Saved entries
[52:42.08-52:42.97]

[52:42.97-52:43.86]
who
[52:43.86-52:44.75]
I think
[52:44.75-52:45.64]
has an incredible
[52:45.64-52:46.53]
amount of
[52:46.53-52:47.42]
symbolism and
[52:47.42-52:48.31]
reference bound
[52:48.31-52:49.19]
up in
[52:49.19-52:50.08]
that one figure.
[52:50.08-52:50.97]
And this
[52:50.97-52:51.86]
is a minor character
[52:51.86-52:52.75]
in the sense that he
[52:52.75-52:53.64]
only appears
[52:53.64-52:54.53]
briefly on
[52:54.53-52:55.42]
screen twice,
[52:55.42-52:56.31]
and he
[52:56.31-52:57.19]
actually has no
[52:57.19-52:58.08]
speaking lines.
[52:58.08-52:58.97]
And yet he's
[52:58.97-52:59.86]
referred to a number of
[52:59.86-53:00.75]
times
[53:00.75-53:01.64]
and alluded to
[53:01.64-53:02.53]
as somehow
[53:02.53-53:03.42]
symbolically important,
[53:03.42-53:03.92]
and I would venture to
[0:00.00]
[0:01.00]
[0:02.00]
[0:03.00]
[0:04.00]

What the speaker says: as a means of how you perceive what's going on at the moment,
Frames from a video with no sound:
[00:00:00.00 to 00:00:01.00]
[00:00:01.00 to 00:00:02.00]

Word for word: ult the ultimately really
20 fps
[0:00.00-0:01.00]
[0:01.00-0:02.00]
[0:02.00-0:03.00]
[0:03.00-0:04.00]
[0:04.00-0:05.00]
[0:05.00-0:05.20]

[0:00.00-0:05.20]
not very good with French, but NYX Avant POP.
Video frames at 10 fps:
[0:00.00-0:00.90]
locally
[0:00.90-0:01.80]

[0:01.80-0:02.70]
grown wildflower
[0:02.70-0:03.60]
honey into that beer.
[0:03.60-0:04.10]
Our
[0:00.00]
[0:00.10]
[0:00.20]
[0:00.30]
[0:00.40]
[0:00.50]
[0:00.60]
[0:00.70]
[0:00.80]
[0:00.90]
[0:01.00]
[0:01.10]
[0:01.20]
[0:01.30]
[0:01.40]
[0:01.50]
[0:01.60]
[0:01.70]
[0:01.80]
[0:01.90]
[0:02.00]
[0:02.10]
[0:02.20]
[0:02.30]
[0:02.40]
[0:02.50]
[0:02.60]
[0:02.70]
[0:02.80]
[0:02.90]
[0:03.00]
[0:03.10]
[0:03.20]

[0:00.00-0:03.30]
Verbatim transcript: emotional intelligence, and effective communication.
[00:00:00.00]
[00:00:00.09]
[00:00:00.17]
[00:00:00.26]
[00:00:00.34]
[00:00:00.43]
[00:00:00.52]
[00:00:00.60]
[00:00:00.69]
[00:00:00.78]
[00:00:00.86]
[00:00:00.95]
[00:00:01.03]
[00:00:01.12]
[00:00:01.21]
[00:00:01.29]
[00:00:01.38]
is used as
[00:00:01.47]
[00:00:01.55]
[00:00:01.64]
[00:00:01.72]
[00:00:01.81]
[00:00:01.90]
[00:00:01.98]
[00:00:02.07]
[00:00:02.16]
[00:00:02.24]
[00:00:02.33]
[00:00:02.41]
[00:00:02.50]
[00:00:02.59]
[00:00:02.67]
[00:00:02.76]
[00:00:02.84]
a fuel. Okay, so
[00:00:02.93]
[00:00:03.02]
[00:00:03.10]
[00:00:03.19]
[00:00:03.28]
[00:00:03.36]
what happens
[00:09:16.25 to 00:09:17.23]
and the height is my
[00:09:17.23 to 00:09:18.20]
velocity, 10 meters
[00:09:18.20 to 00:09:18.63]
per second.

WORK INSTRUCTION: Reproduce the lines above, beginning at the line with "Frames from a" and stopping after the line with "[0:00.90-0:01.80]", exactly as they are.

REPLY:
Frames from a video with no sound:
[00:00:00.00 to 00:00:01.00]
[00:00:01.00 to 00:00:02.00]

Word for word: ult the ultimately really
20 fps
[0:00.00-0:01.00]
[0:01.00-0:02.00]
[0:02.00-0:03.00]
[0:03.00-0:04.00]
[0:04.00-0:05.00]
[0:05.00-0:05.20]

[0:00.00-0:05.20]
not very good with French, but NYX Avant POP.
Video frames at 10 fps:
[0:00.00-0:00.90]
locally
[0:00.90-0:01.80]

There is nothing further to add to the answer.